# Whitetail Backstraps



## ryanvan4 (Dec 26, 2012)

I just got a smoker for Christmas (cajun injector electric). Im looking to smoke some deer back straps this weekend and wondering what the best way and temp to cook them to? Also what is the best marinade or rub to give them that extra flavor. Thanks


----------



## pops6927 (Dec 26, 2012)

Depends on how you like your back straps. I usually go to 140 internal for a medium to medium rare cut. I normally just use salt pepper and garlic powder but if you have any rub you like, feel free to use that.


----------



## ryanvan4 (Dec 26, 2012)

Do you wrap them in bacon? I have read on some other sites to do that and some don't.


----------



## loock28 (Dec 26, 2012)

I made a whitetail backstrap a month ago in my mes30 and it wasn't the greatest for flavor then I butterflied and grilled one and it was super tasty. Im no help on telling what works but looking to pick up pointers on this issue


----------



## pineywoods (Dec 26, 2012)

Personally I'd recommend a marinade of either MoJo or Dale's the other thing I have done is wrap in bacon. I take mine to about 135-138 internal then foil wrap when they come out of the smoker and the temp will raise another 5-8 degrees usually


----------



## ldrus (Dec 26, 2012)

Im with pops I just use S&P & garlic, I feel you do need to wrap in bacon or they will be dry if your smoking them . And I go a little higher on IT 150


----------



## toby bryant (Jan 18, 2013)

I usually don't smoke backstrap, I love venison roast in the smoker. If you put salt, pepper, and garlic on the backstrap and sear on all sides over high heat(700°) on your charcoal grill then move to indirect heat and cook to IT of 140°.  Rest and slice on a bias, you won't be disappointed!


----------



## zombiekiller (Feb 1, 2013)

Do what Toby said but reverse it.


----------



## smoke happens (Feb 1, 2013)

I don't smoke backstrap, season and grill OR season and pan fry in bacon grease. Medium rare, slice on bias.

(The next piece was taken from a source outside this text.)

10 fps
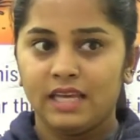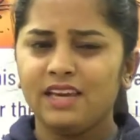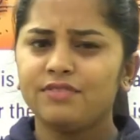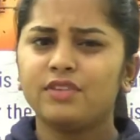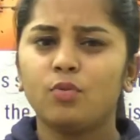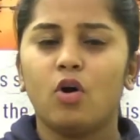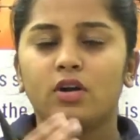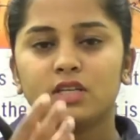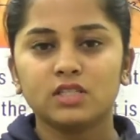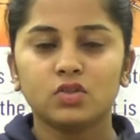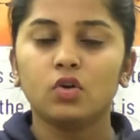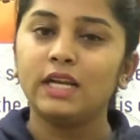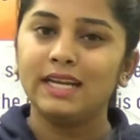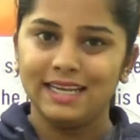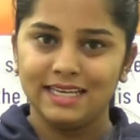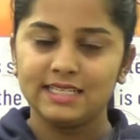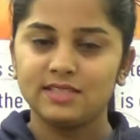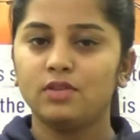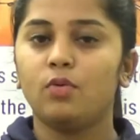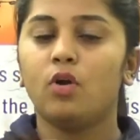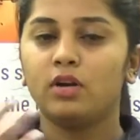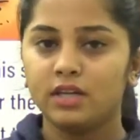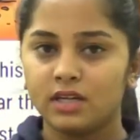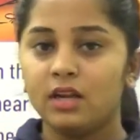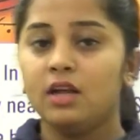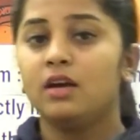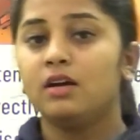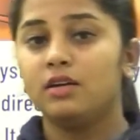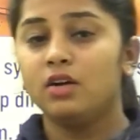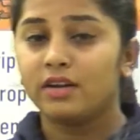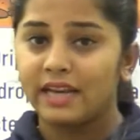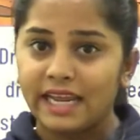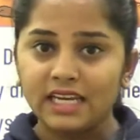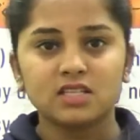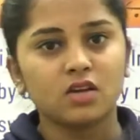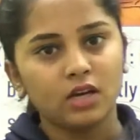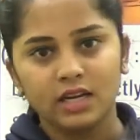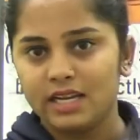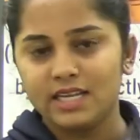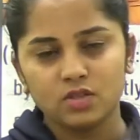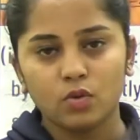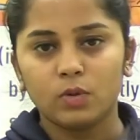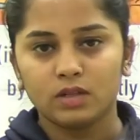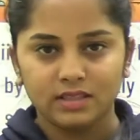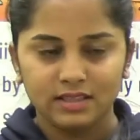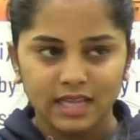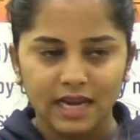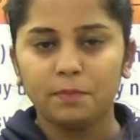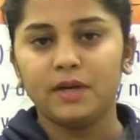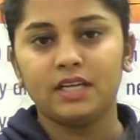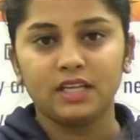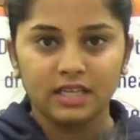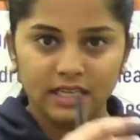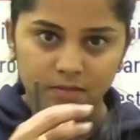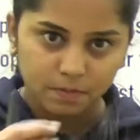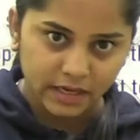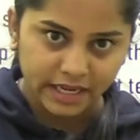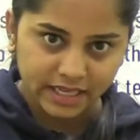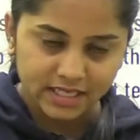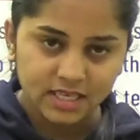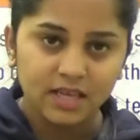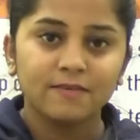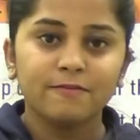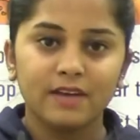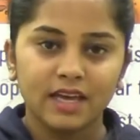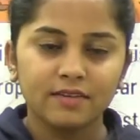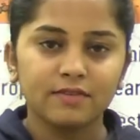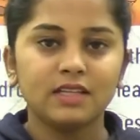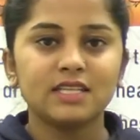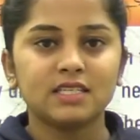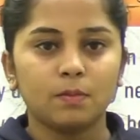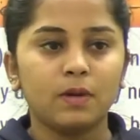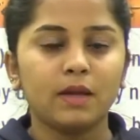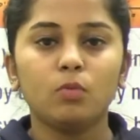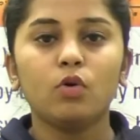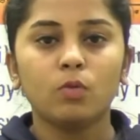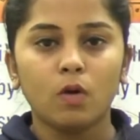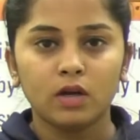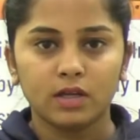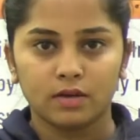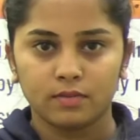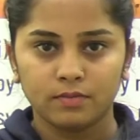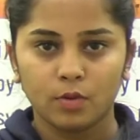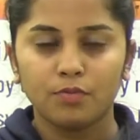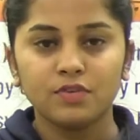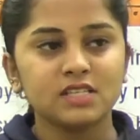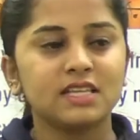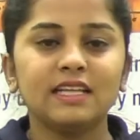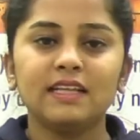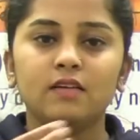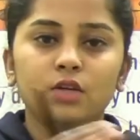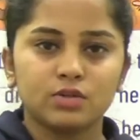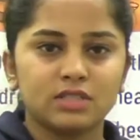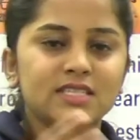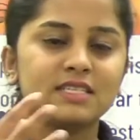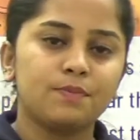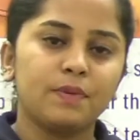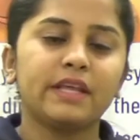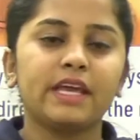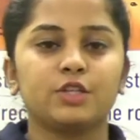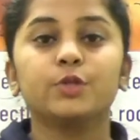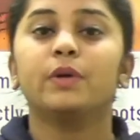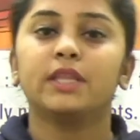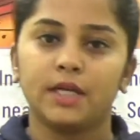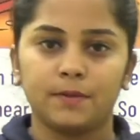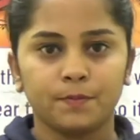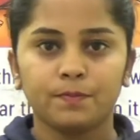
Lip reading: If the water is only less, rain is only less over that particular place, where will they supply more water? Obviously they will use this drip irrigation method,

I treat it the same way I treat filet mignon, so if you cook it the same way you do that you should be ok. I don't marinade or smoke ribeyes or filet mignon so I don't do it to backstrap.

Good luck!


----------



## stillsmokin (Feb 1, 2013)

If you want a real treat, try your backstrap this way. Cut the backstrap into 2" thick pieces. Make your own marinade. I use 1/2 cup soysauce, 1/2 cup worcesteshire, garlic, black pepper, and any other spices you like. I add some crushed fresh ginger. Marinate in the fridge for at least 24 hours. Remove the pieces and wrap each in a strip of bacon, just like a filet mignon. Grill as you would a steak. Don't overcook, just till the bacon is done. Have experimented with this one for years. When I serve this to friends, they always ask where they can buy them! They always come out fork tender.


----------